Action item:
Could you repeat exactly the lines below, from the line containing "[0:01.80-0:02.70]" through the last one, both included, while leaving out any pictures?

START Provided entries

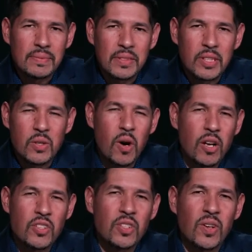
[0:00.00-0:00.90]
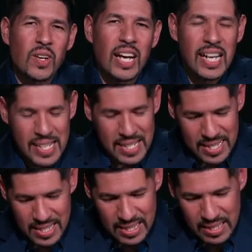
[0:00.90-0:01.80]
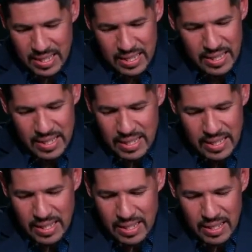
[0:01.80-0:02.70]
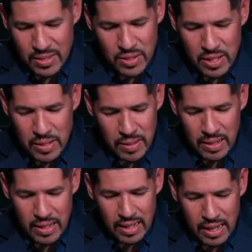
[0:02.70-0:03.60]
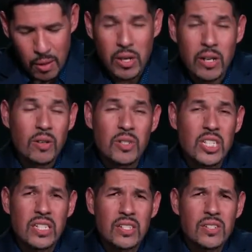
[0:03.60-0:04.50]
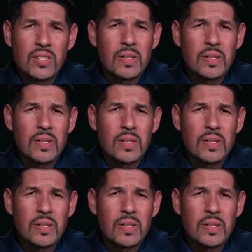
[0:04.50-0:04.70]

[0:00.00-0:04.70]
or you're watching online and, and you say, I want to know Jesus,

END Provided entries

Reply:
[0:01.80-0:02.70]
[0:02.70-0:03.60]
[0:03.60-0:04.50]
[0:04.50-0:04.70]

[0:00.00-0:04.70]
or you're watching online and, and you say, I want to know Jesus,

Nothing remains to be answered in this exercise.